Subject: I have found a CD that I think you would enjoy
Slammin & Jammin
Genres: Jazz, Pop, R&B
Listen to Samples
Earland goes the distance and never lets up
J. Levinson | Media, PA USA | 11/14/2002
(5 out of 5 stars)
"With legendary engineer Rudy Van Gelder at hand to capture the proceedings, Earland and his lean, mean, dream team go the distance relentlessly. This album starts out with a solo blues guitar intro by Melvin Sparks on "Honky Tonk", but once the Mighty Burner kicks in, he never lets up. Next is "Sugar", Stanley Turrentine's quintessential soul-jazz composition, which is executed flawlessly. "Mercy Mercy", Joe Zawinul's gospel-influenced classic jazz ballad, is also given a soulful workout. "Johnny" starts with the drum intro and takes off into a deep organ groove, until Charlie pauses to let Purdie reiterate and embellish the ominous underlying martial beat just before the coda. "Organyk Groove" introduces Carlos Garnett, who eloquently states the sinewy minor-key melody on tenor, followed by concise organ, guitar, and sax solos. "Let the Music Play" is a funk-jazz toe-tapper, with Carlos again adding the requisite horn accents, and the quartet stretches it out with long, hard-hitting solos all around."Blues for Sheila" is another blues-based jam which Charles rips into immediately with more of his trademark descending symmetric patterns, sustains, and crescendoes. Melvin also goes in for the kill, delivering his blues-tinged jazz licks with laser accuracy. "Mister Magic" closes out the session, with Carlos providing the sax voice that links it to Grover Washington's original recording, before everyone gets their turn to pound the funky groove and work the slick chord changes.Another priceless soul-jazz triumph from the late, great Hammond B-3 wizard, who recorded this only little more than a year before he finally left this planet."

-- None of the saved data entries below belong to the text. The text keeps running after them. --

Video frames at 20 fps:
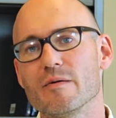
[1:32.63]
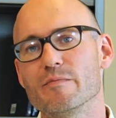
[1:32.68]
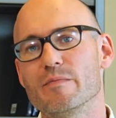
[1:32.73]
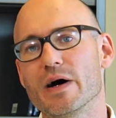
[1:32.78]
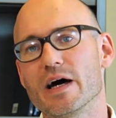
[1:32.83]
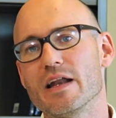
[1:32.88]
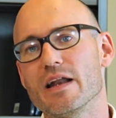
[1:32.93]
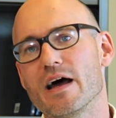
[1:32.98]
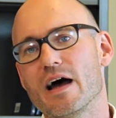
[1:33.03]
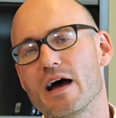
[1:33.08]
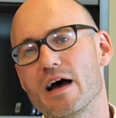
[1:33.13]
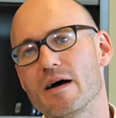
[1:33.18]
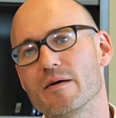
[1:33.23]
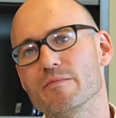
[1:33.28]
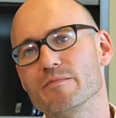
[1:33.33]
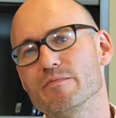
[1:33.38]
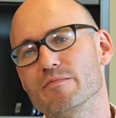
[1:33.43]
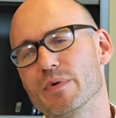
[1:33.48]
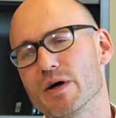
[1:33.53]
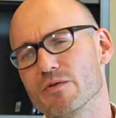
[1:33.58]
But,
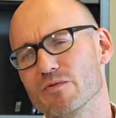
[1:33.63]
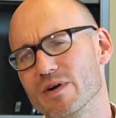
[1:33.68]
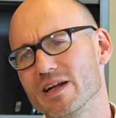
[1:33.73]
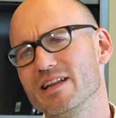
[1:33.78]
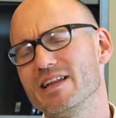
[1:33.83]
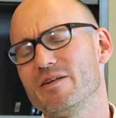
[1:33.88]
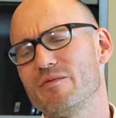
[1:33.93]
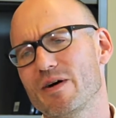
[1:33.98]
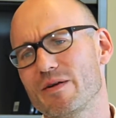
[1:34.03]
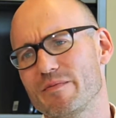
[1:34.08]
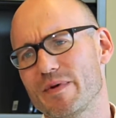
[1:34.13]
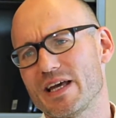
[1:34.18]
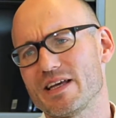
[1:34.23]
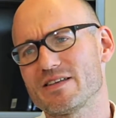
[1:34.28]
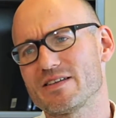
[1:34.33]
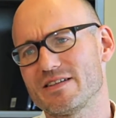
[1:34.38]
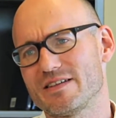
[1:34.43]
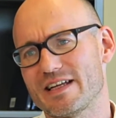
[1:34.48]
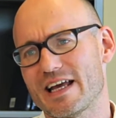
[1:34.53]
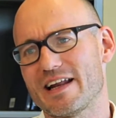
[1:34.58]
um, but really what
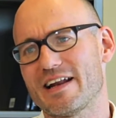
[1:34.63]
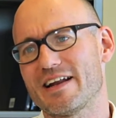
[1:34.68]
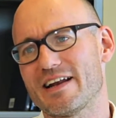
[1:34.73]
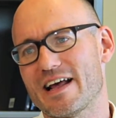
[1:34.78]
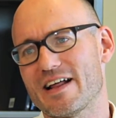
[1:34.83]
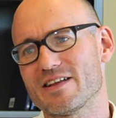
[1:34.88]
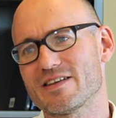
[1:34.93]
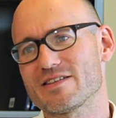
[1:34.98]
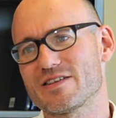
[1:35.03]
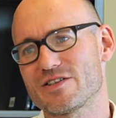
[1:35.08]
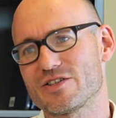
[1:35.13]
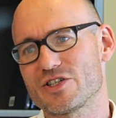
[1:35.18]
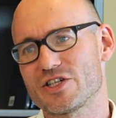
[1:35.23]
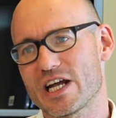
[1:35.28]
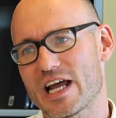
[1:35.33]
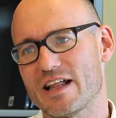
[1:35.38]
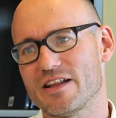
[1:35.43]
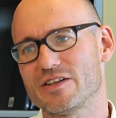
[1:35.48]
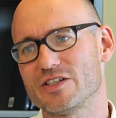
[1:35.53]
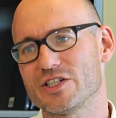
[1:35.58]
makes data analysis
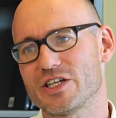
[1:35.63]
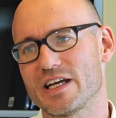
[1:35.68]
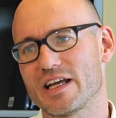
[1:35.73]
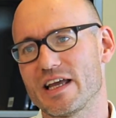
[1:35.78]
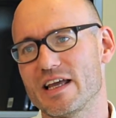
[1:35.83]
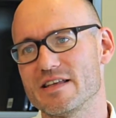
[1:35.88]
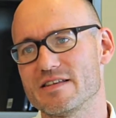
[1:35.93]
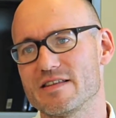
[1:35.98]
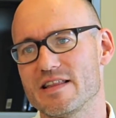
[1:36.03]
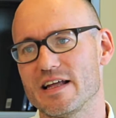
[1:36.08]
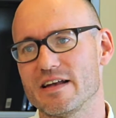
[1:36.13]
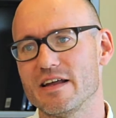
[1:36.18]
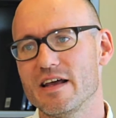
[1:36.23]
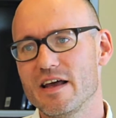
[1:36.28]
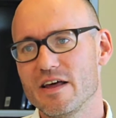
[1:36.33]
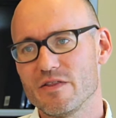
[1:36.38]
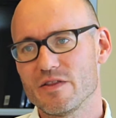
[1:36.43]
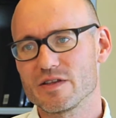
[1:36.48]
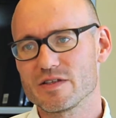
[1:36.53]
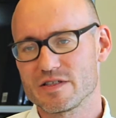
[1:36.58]
challenging is that
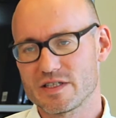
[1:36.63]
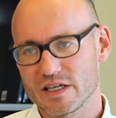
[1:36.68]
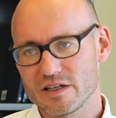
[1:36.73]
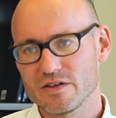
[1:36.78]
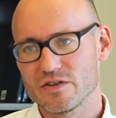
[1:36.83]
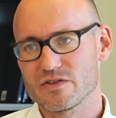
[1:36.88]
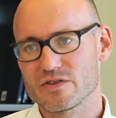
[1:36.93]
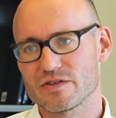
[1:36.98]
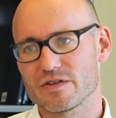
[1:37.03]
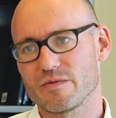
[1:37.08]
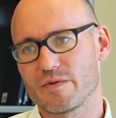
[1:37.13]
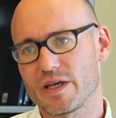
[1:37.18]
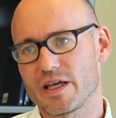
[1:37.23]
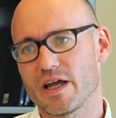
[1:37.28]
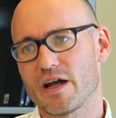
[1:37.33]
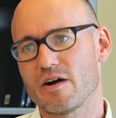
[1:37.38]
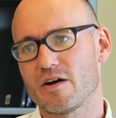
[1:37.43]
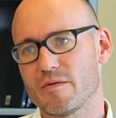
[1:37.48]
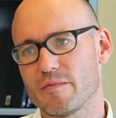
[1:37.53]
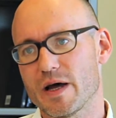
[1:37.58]
the signals that we
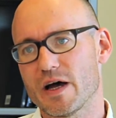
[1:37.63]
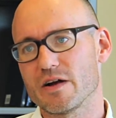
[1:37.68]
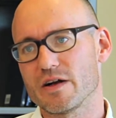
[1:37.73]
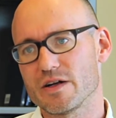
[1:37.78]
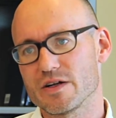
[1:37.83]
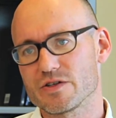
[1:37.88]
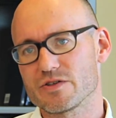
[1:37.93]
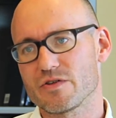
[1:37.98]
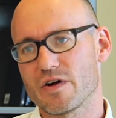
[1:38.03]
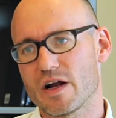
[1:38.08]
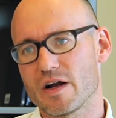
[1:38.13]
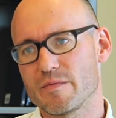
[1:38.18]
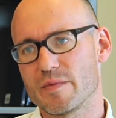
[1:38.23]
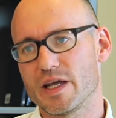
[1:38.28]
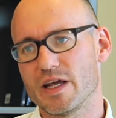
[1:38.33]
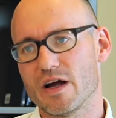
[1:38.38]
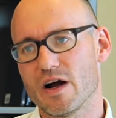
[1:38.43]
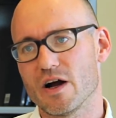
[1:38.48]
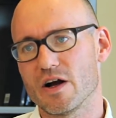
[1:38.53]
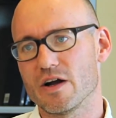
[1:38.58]
care about in
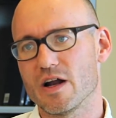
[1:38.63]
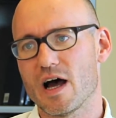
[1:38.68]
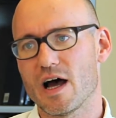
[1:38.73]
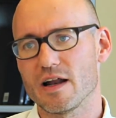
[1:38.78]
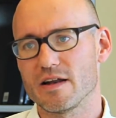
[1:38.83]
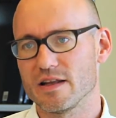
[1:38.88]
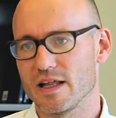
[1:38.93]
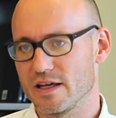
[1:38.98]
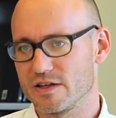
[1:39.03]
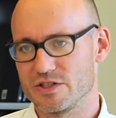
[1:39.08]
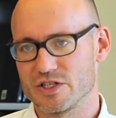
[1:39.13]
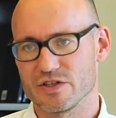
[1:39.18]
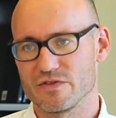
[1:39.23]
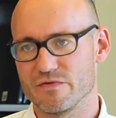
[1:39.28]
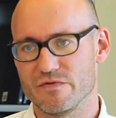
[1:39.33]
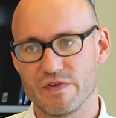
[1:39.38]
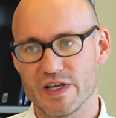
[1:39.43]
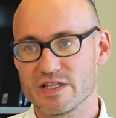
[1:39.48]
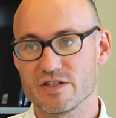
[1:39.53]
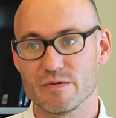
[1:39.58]
astronomy are not like just
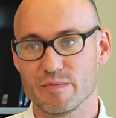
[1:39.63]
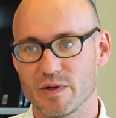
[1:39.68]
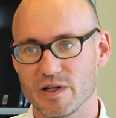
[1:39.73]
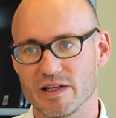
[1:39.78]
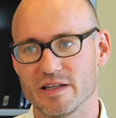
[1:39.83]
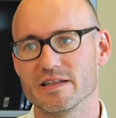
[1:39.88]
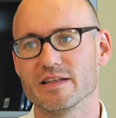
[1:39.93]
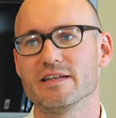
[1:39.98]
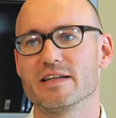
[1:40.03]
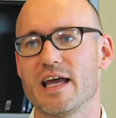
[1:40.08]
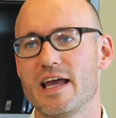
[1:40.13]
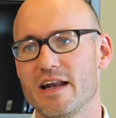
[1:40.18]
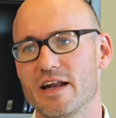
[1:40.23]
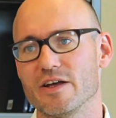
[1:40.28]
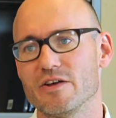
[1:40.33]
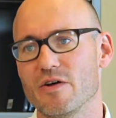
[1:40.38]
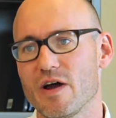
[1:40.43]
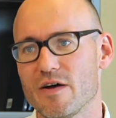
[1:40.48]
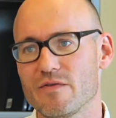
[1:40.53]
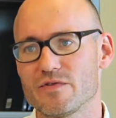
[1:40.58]
visible in the data.
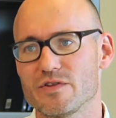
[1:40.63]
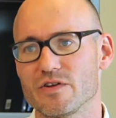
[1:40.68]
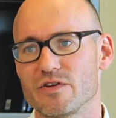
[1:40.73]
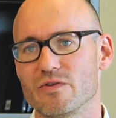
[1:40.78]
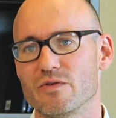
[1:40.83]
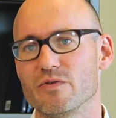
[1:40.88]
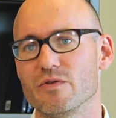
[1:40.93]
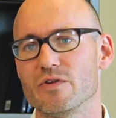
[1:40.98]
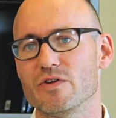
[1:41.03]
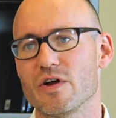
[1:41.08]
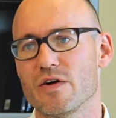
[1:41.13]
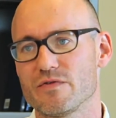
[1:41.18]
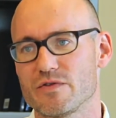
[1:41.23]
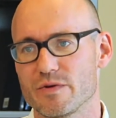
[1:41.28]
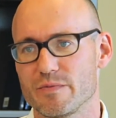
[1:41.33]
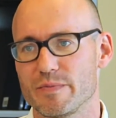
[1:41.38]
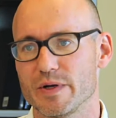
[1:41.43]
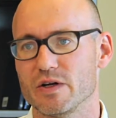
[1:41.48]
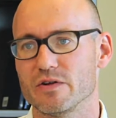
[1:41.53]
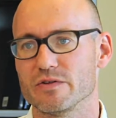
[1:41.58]
You have to you have
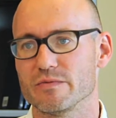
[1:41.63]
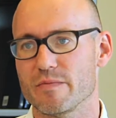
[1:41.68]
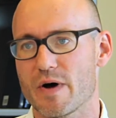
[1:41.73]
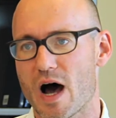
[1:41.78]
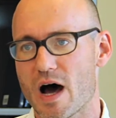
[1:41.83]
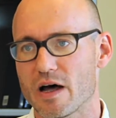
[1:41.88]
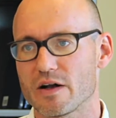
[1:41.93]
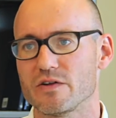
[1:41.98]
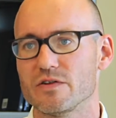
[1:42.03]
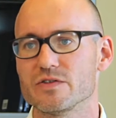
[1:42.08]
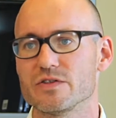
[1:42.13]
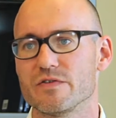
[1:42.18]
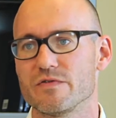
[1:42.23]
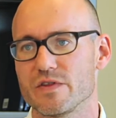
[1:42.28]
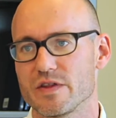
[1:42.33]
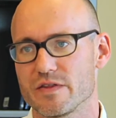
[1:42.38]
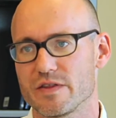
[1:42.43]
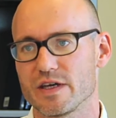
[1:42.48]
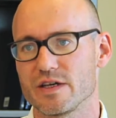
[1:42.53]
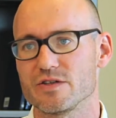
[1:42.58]
to build models of
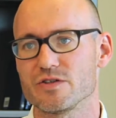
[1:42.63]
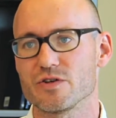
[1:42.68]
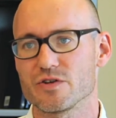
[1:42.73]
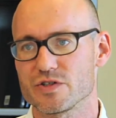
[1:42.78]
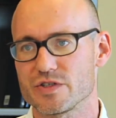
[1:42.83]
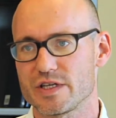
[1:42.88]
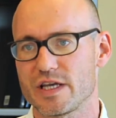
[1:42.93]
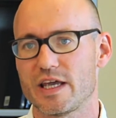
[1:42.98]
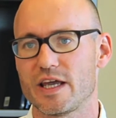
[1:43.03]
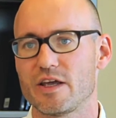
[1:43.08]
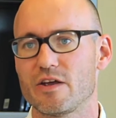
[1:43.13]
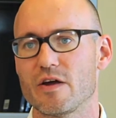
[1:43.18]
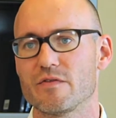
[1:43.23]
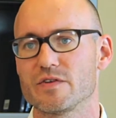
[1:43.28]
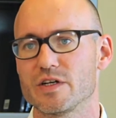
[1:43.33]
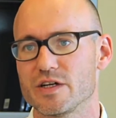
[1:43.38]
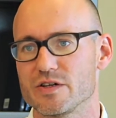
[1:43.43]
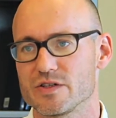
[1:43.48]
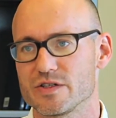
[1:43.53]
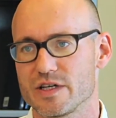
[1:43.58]
the things you're seeing. You have
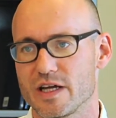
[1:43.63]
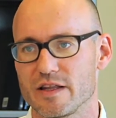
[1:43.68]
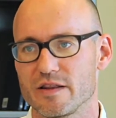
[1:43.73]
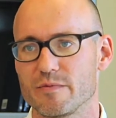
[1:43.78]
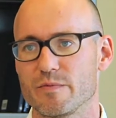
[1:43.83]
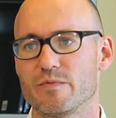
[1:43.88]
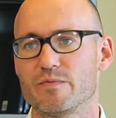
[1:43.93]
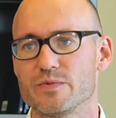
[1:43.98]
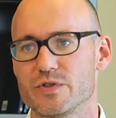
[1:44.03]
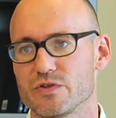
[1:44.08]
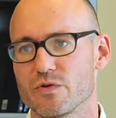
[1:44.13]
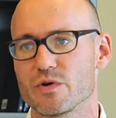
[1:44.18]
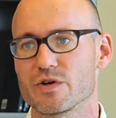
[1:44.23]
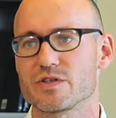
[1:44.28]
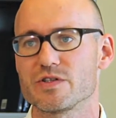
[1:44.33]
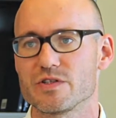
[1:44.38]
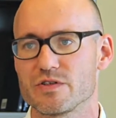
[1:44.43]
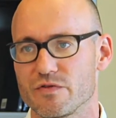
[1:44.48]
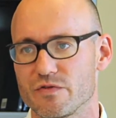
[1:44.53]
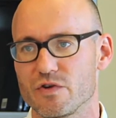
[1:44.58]
to understand the
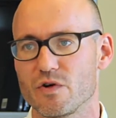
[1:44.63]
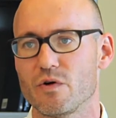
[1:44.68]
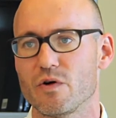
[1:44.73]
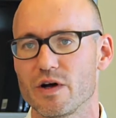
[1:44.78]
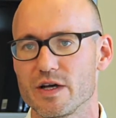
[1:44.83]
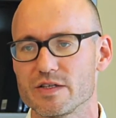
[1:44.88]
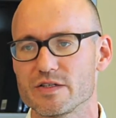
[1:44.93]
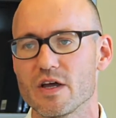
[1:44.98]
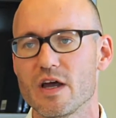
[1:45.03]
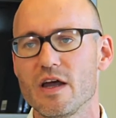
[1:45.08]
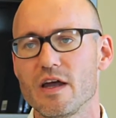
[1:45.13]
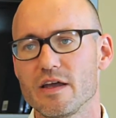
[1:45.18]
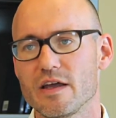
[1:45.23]
sources of noise.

The BURNER goes for the K.O.
Eddie Landsberg | Tokyo, Japan | 10/10/2000
(5 out of 5 stars)
"It's the '90s, and Charlie hits Rudy Van Gelder's studio yet again with the killer organ groove dream team Bernard Purdie and Melvin Sparks... No one knew his time on this planet would be limited, yet by the way Earland played,one might of thought he was rallying his strength for yet one more K.O. - - yet in many ways it was business as usual for the Burner... that's how he played... growling, grunting, feet swinging, sweating and with a frenzic energy, especially when it came to electrifying rooms with his expected signature rendition of MORE TODAY THAN YESTERDAY. - - In many ways, this album was business as usual for the burner, but in my opinion, SUGAR represented another landmark in his smoking career, burning and thumping those soulful basslines via that soulful turnaround, delivering those rapidfire funky licks of his. He would also go back in time and pay homage to one of his early influences, Bill Dogett, and Mr. Magic would get plenty of air play. - - Charles Earland, over a career spanning the '60s, '70s, '80s and final moments of the '90s never ran out of steam, and this album I believe stands among one of his finest moments. Get this CD, and hear the man who put the funk, groove and soul in Jazz the way few other's did !"
Well above average
William Jones | Rockville, MD USA | 10/09/2000
(4 out of 5 stars)
"With Bernard Purdie (drums) and Melvin Sparks (guitar). The version of "When Johnny Comes Marching Home Again" has the same marching drum intro as the Jimmy Smith version. Funk and Jazz at its best."